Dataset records
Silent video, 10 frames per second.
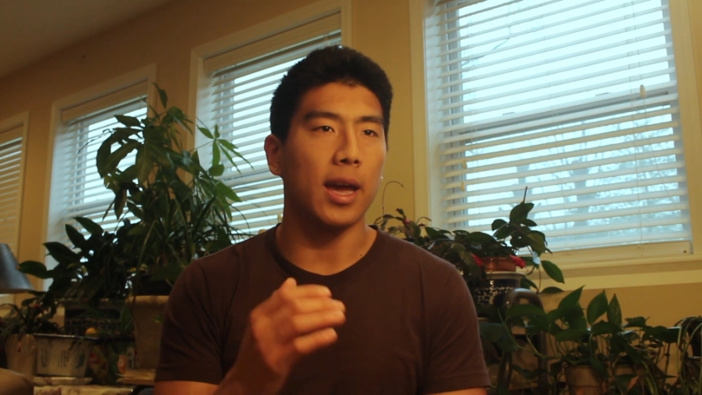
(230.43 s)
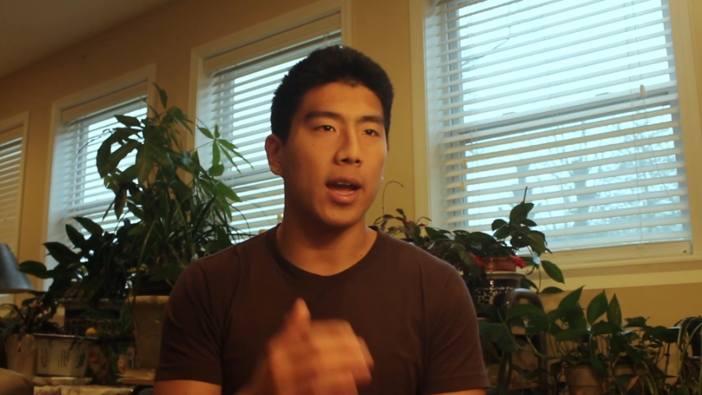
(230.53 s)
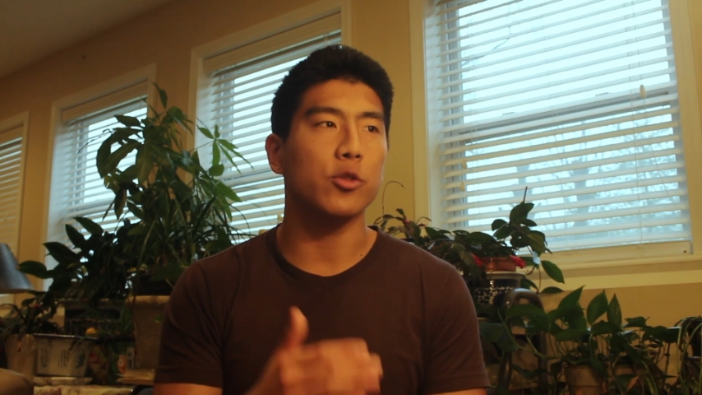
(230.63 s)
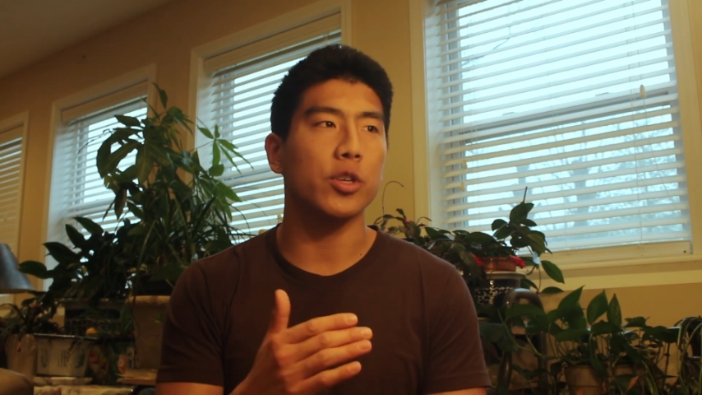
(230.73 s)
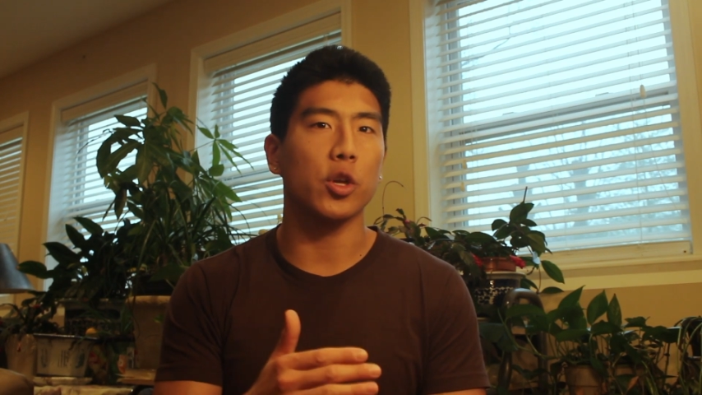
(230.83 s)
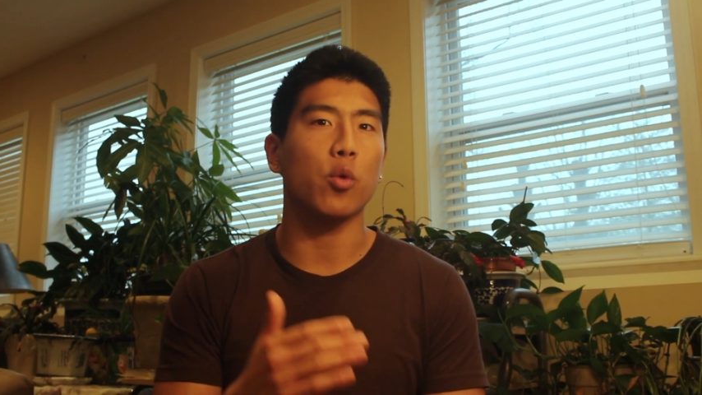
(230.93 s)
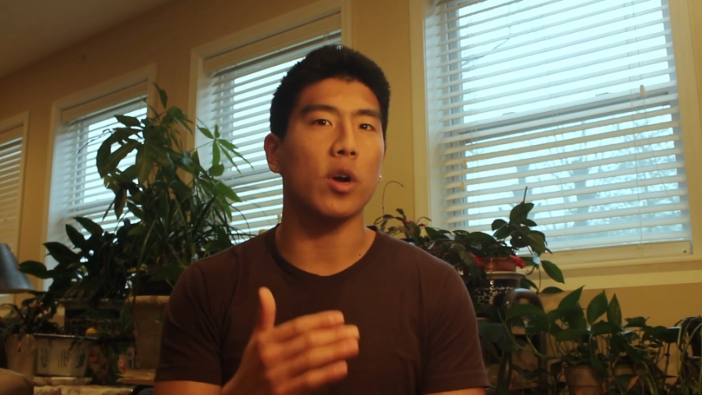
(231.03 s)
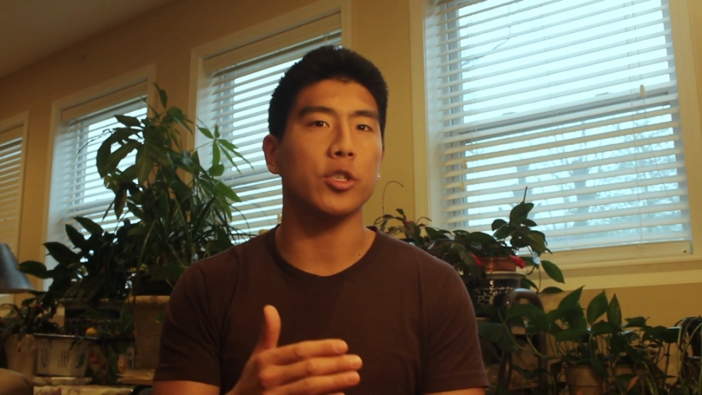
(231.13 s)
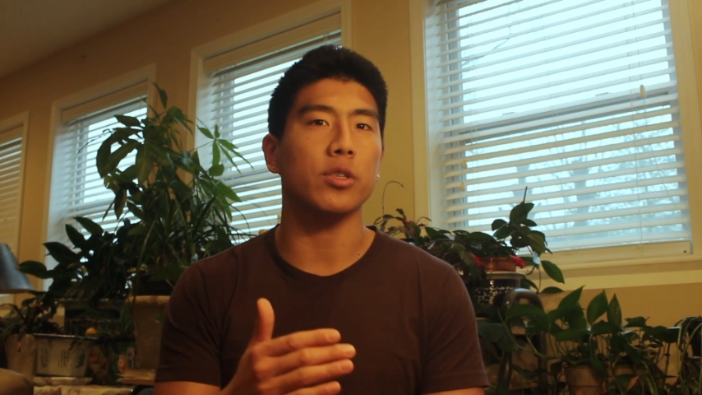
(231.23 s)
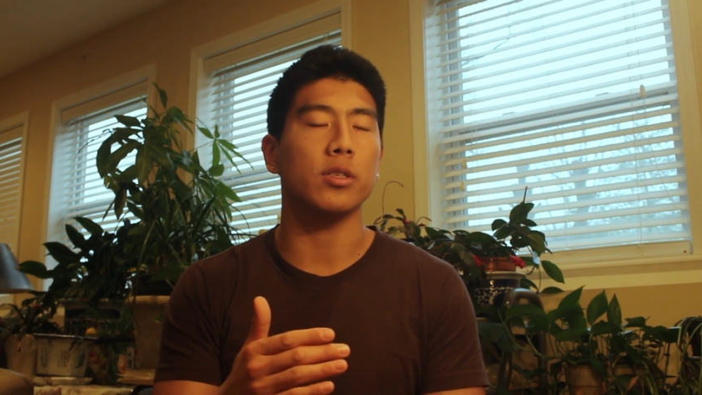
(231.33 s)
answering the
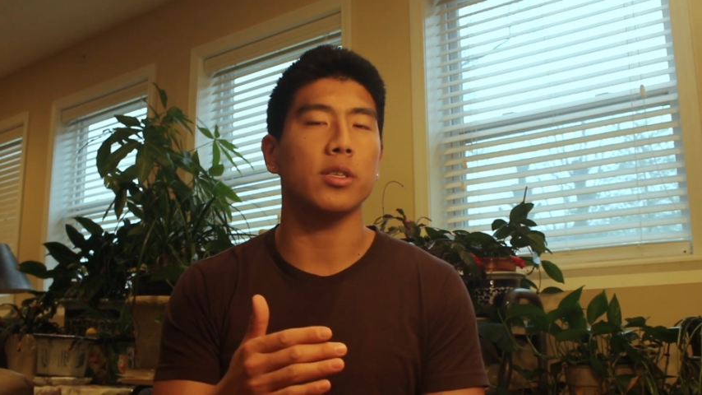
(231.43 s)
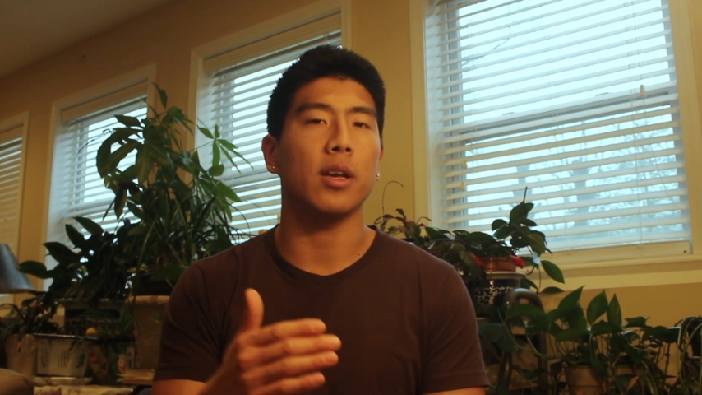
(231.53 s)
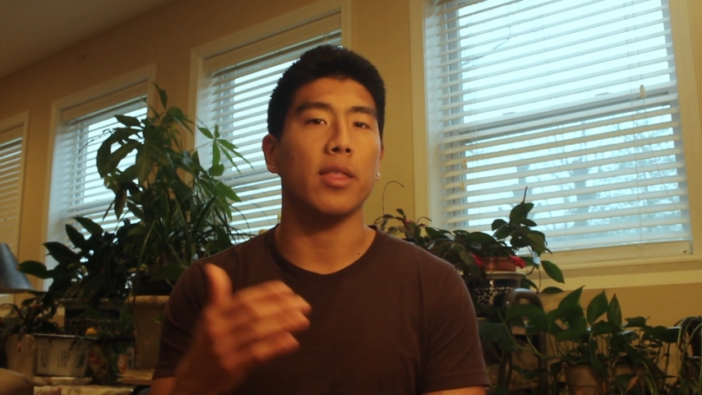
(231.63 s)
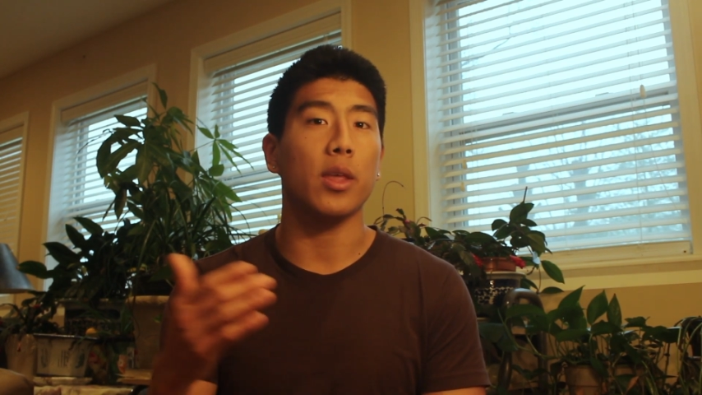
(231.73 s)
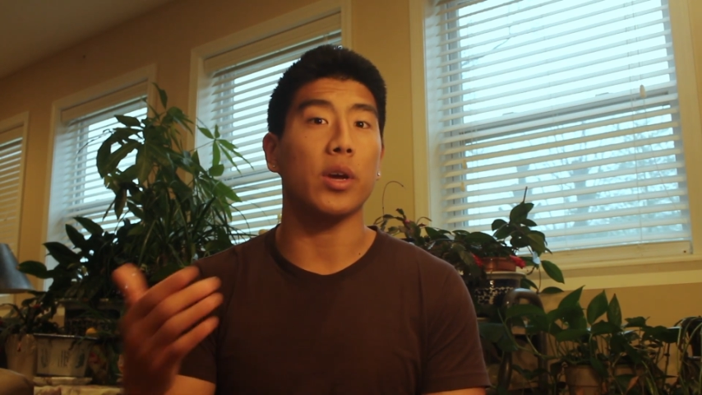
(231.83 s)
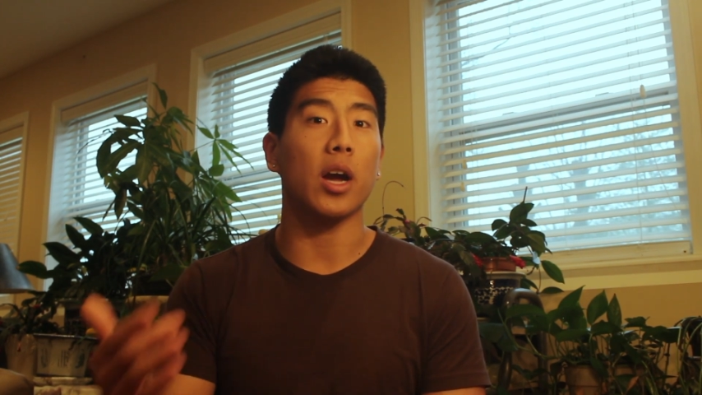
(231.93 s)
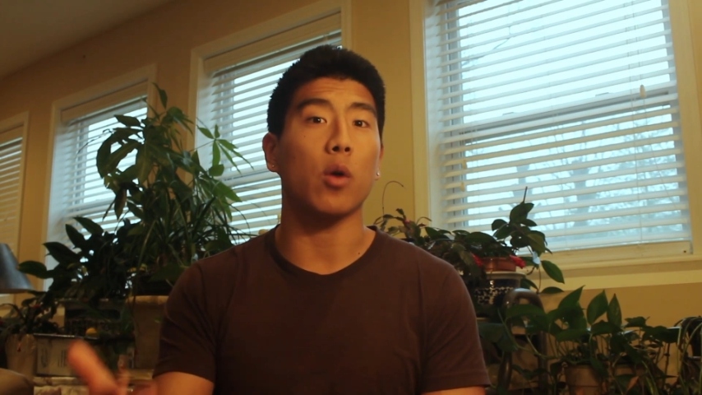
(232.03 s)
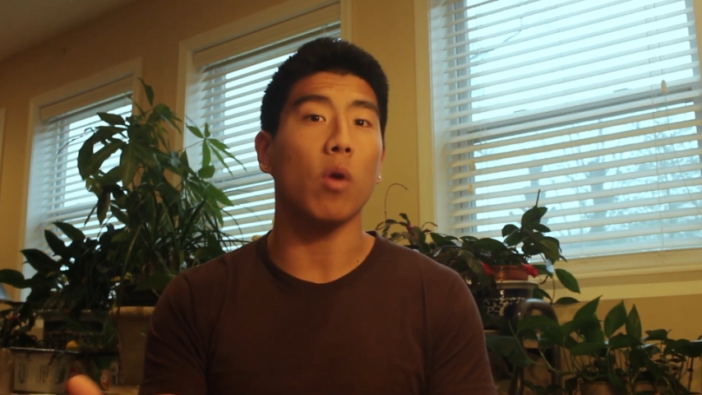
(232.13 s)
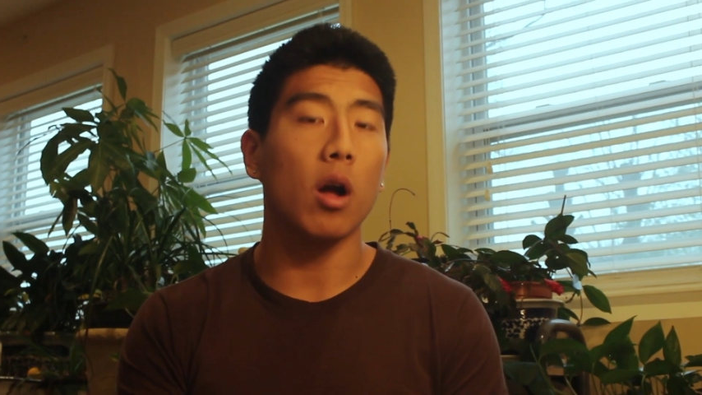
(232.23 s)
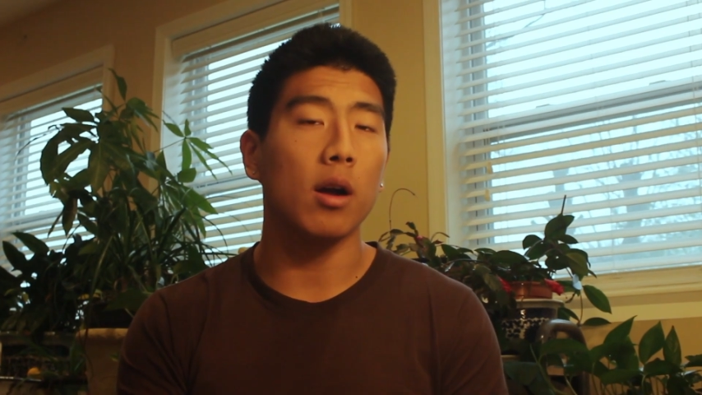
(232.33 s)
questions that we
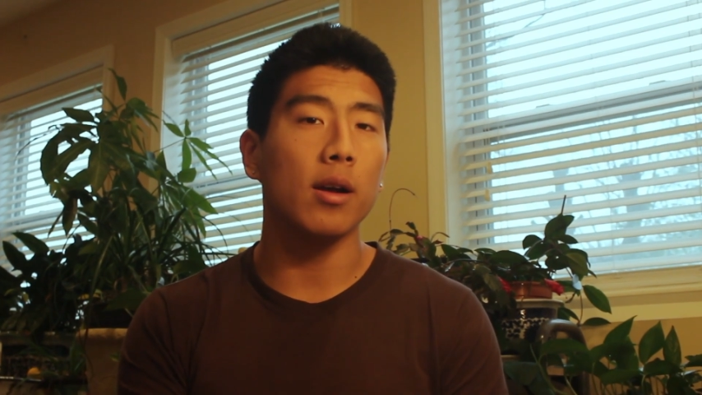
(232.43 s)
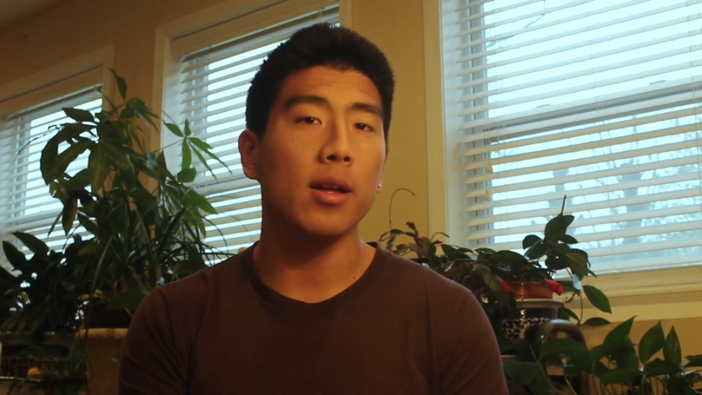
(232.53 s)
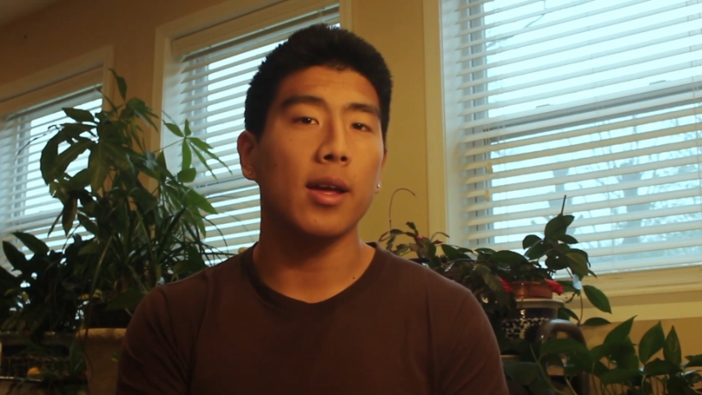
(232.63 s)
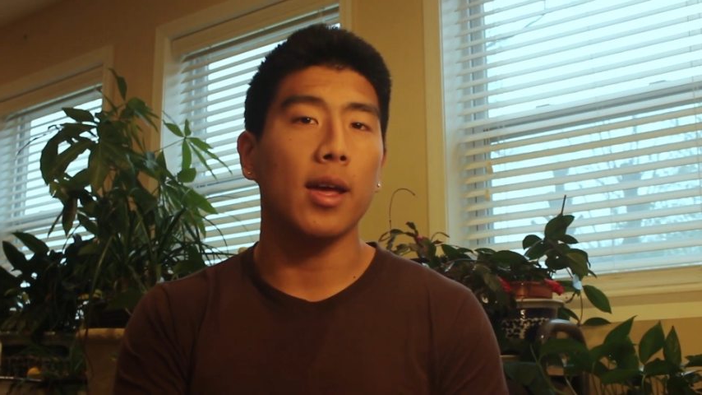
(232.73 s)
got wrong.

> [THE PROBLEM]
Word for word, set down each record shown above, omitting the pictures.

> [ANSWER SPACE]
Silent video, 10 frames per second.
(230.43 s)
(230.53 s)
(230.63 s)
(230.73 s)
(230.83 s)
(230.93 s)
(231.03 s)
(231.13 s)
(231.23 s)
(231.33 s)
answering the
(231.43 s)
(231.53 s)
(231.63 s)
(231.73 s)
(231.83 s)
(231.93 s)
(232.03 s)
(232.13 s)
(232.23 s)
(232.33 s)
questions that we
(232.43 s)
(232.53 s)
(232.63 s)
(232.73 s)
got wrong.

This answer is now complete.